La première concerne l’absence totale de conscience et de mouvements. La deuxième constatation mettra en évidence la disparition totale des réflexes du tronc cérébral. La dernière observation concerne l’absence de respiration spontanée. Le constat de mort sera confirmé via la réalisation d’encéphalogramme à plusieurs heures d’intervalle.
Lorsque le donneur sera constaté mort, le corps du donneur sera maintenu artificiellement en vie. Diverses analyses biologiques seront alors réalisées afin d’identifier la compatibilité du donneur vis-à-vis des receveurs en attente de greffe.

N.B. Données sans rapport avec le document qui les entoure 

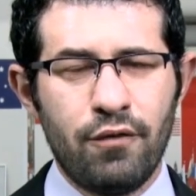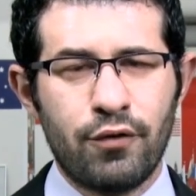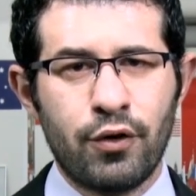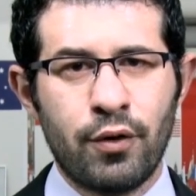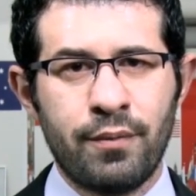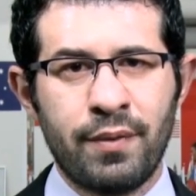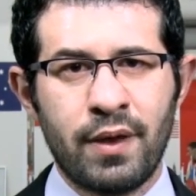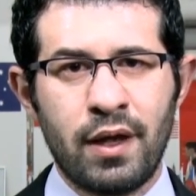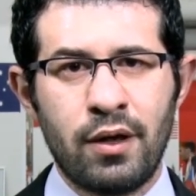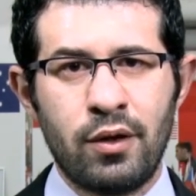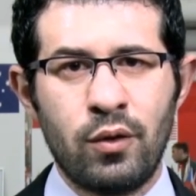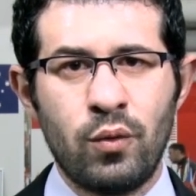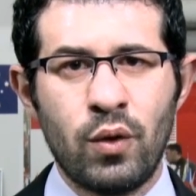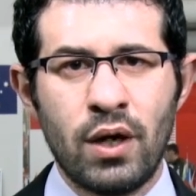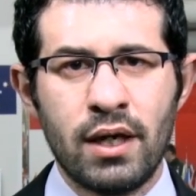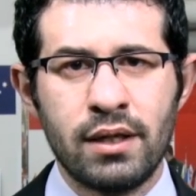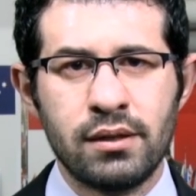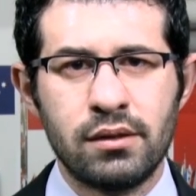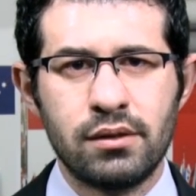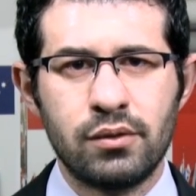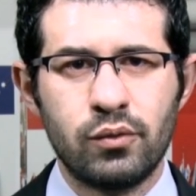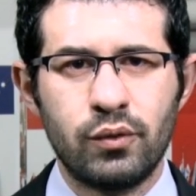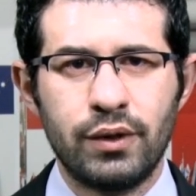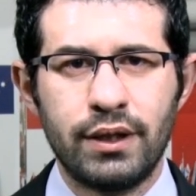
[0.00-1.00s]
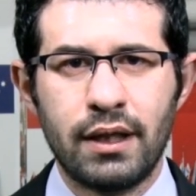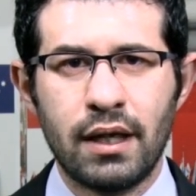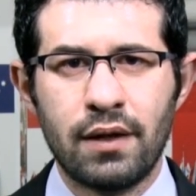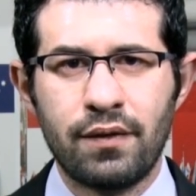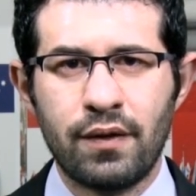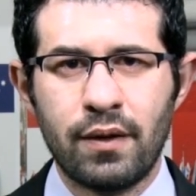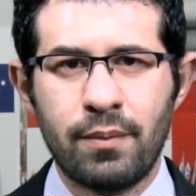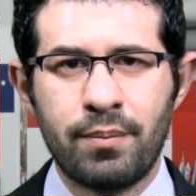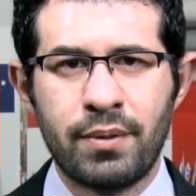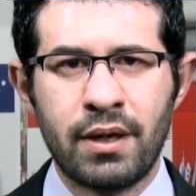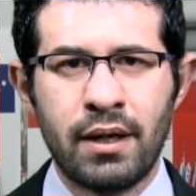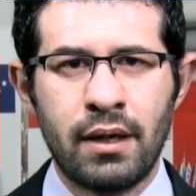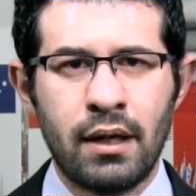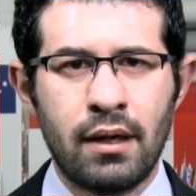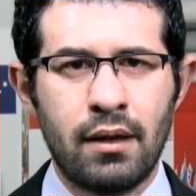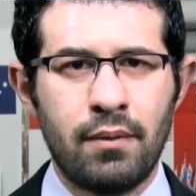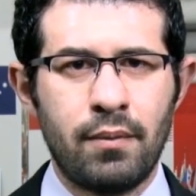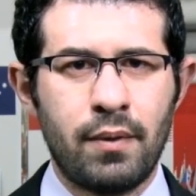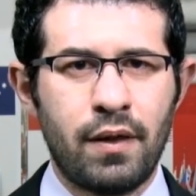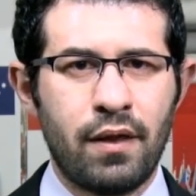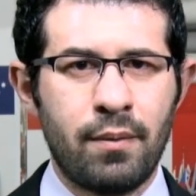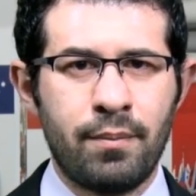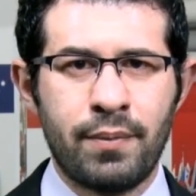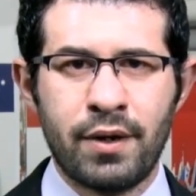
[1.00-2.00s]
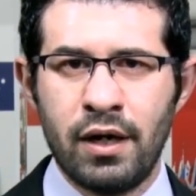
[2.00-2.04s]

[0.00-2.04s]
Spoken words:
From the US, we get the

Une fois la procédure entamée, cette dernière peut être interrompue pour diverses raisons entre autres pour des raisons médicales. Effectivement, si la coordination hospitalière responsable de la greffe observe une dégradation des organes du donneur, cette dernière peut interrompre la procédure. De plus, cette procédure peut également être interrompue, si on prend connaissance d’un indice concernant la position du défunt sur le don d’organes.

Au terme de la procédure, les médecins doivent s’assurer que le corps de la personne défunte soit restauré le mieux possible et restitué à la famille. Si ce fait n’est pas respecté, la famille peut avoir recours à la justice.

Tous les frais d’examen et de prélèvements sont pris en charge par un établissement réalisant la greffe.